The task:
Begin at the line containing "[6:56.78-6:57.72]" and copy exactly through the last line of the listing, skipping every picture.

Excerpted records:
'''
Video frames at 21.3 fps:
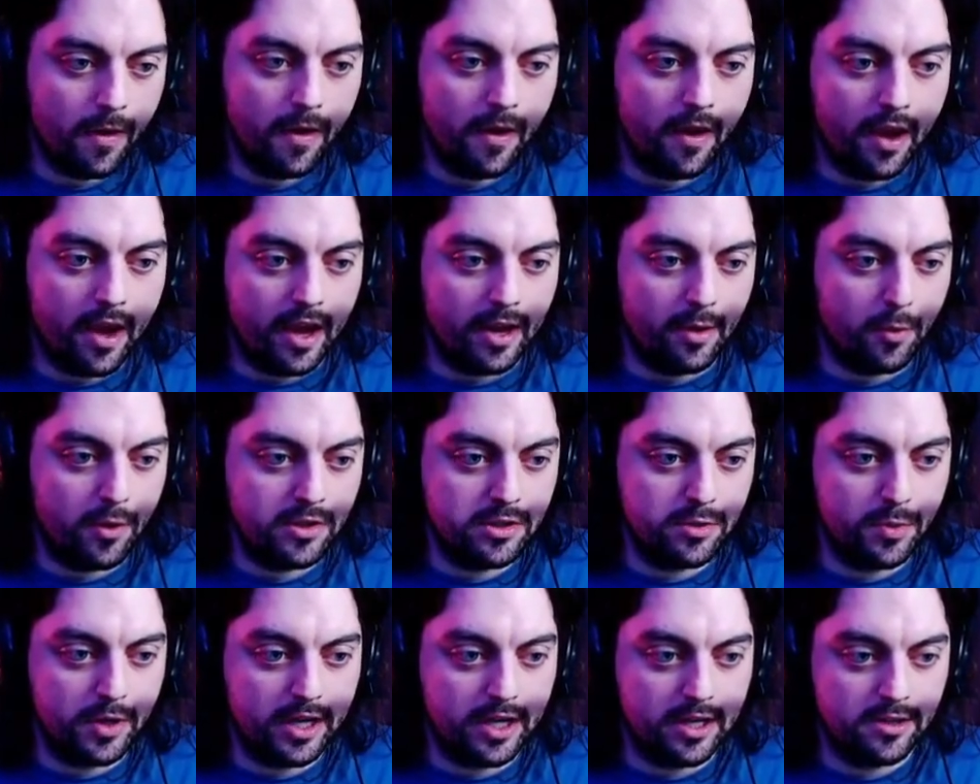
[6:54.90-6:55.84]
And once
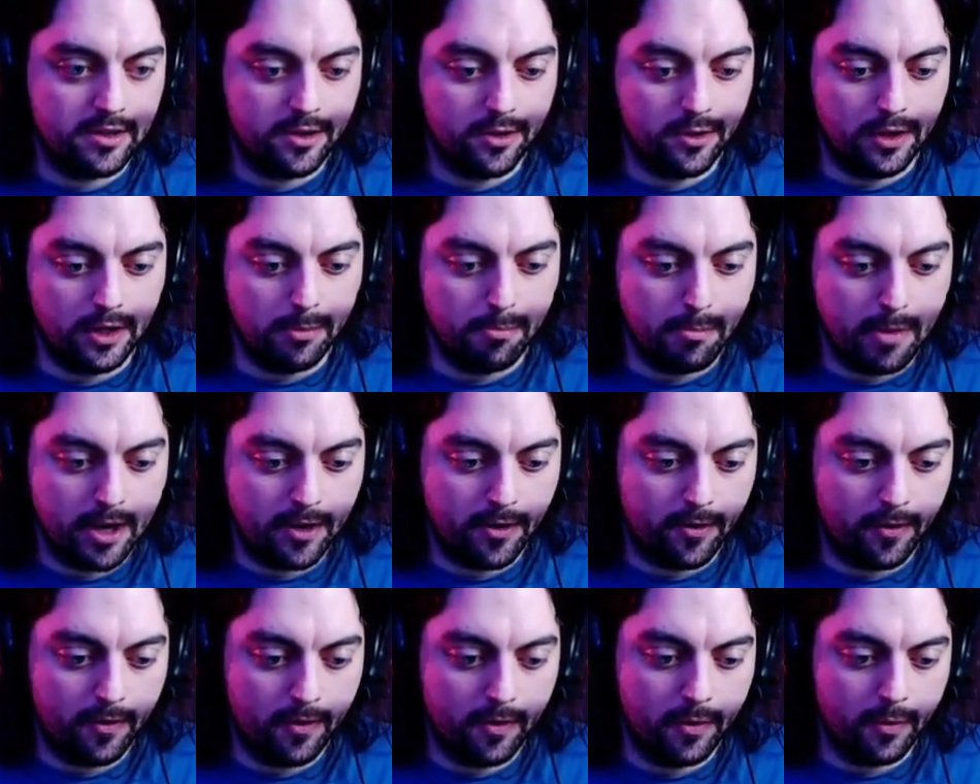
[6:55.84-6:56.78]
we get to the
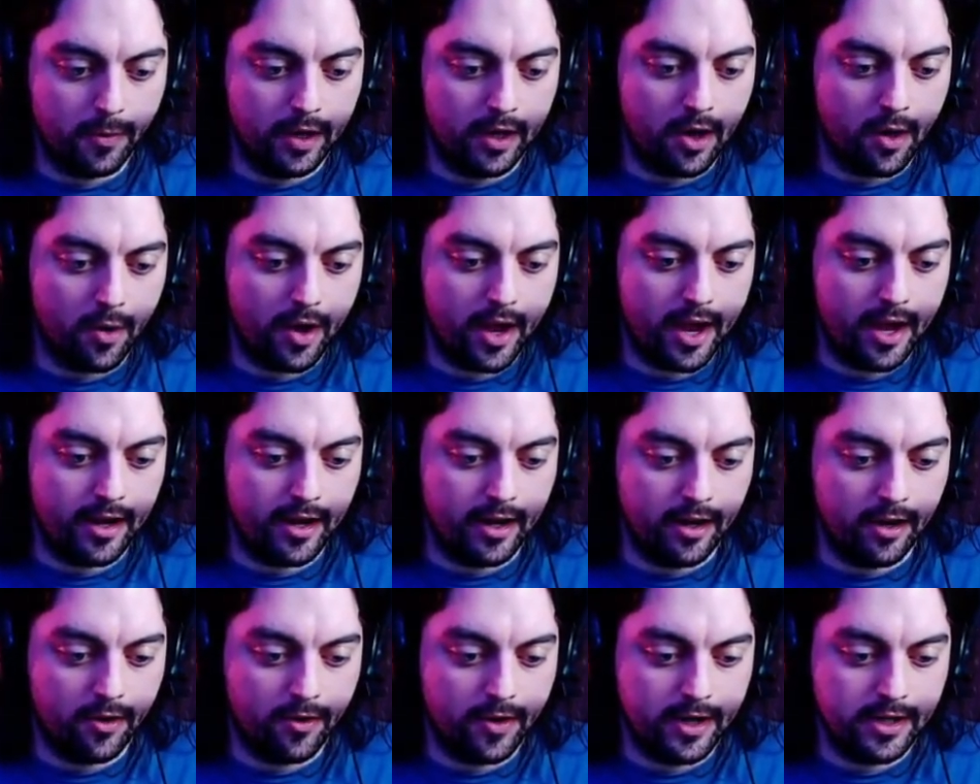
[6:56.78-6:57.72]
middle, we can go ahead and
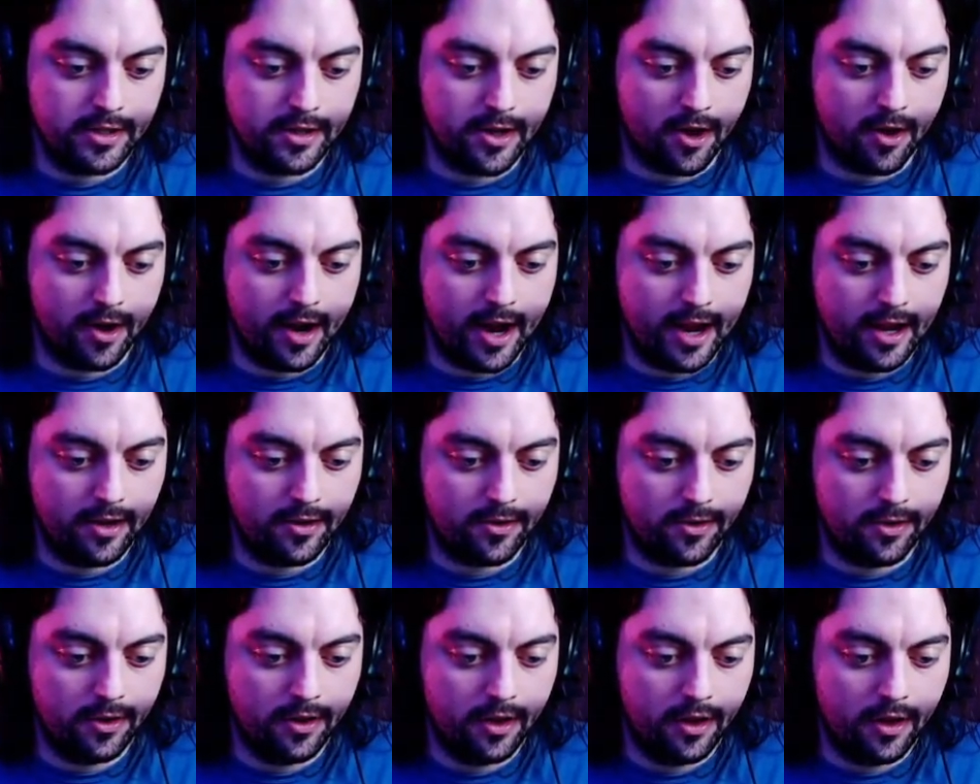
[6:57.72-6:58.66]
increase our
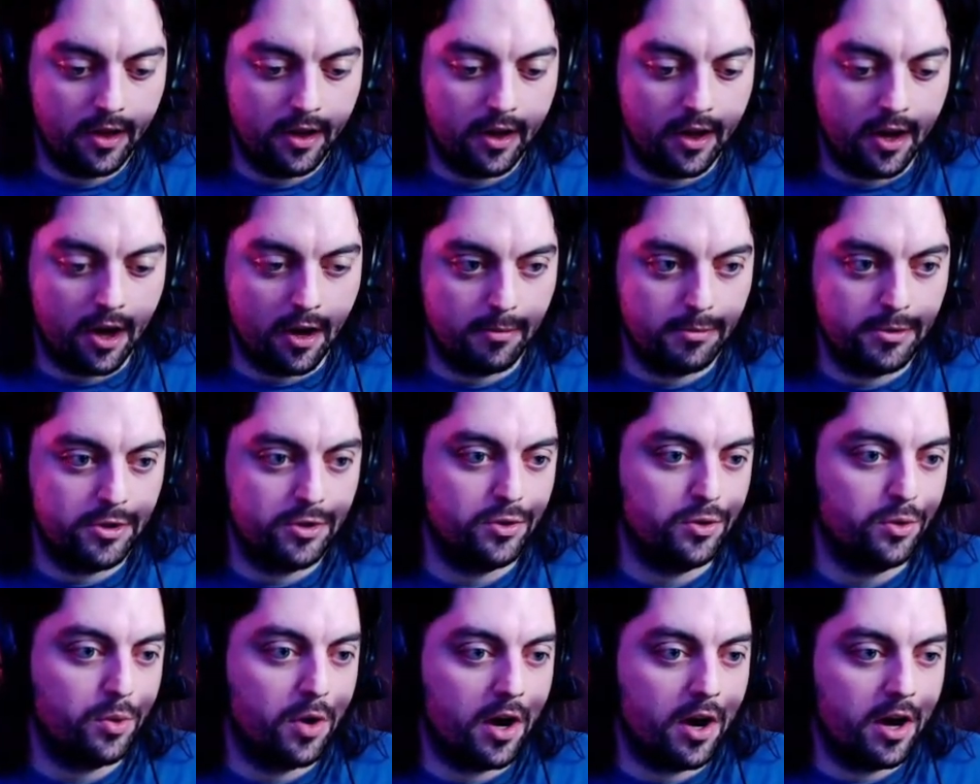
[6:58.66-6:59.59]
angle up
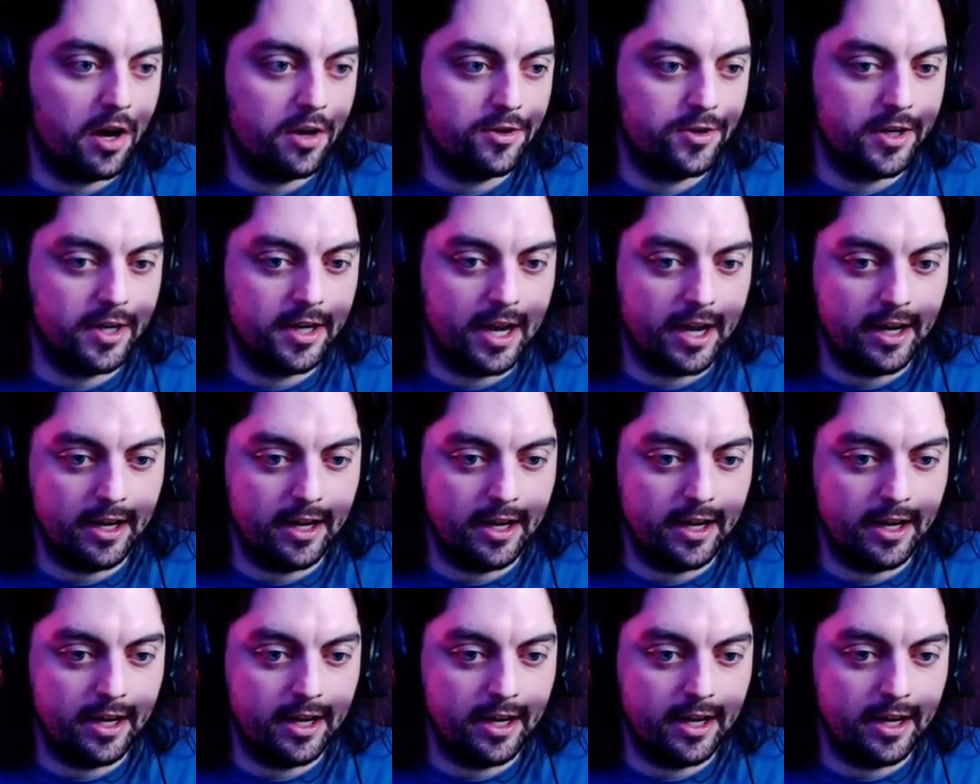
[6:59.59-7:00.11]
to 180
'''
Solution to this exercise:
[6:56.78-6:57.72]
middle, we can go ahead and
[6:57.72-6:58.66]
increase our
[6:58.66-6:59.59]
angle up
[6:59.59-7:00.11]
to 180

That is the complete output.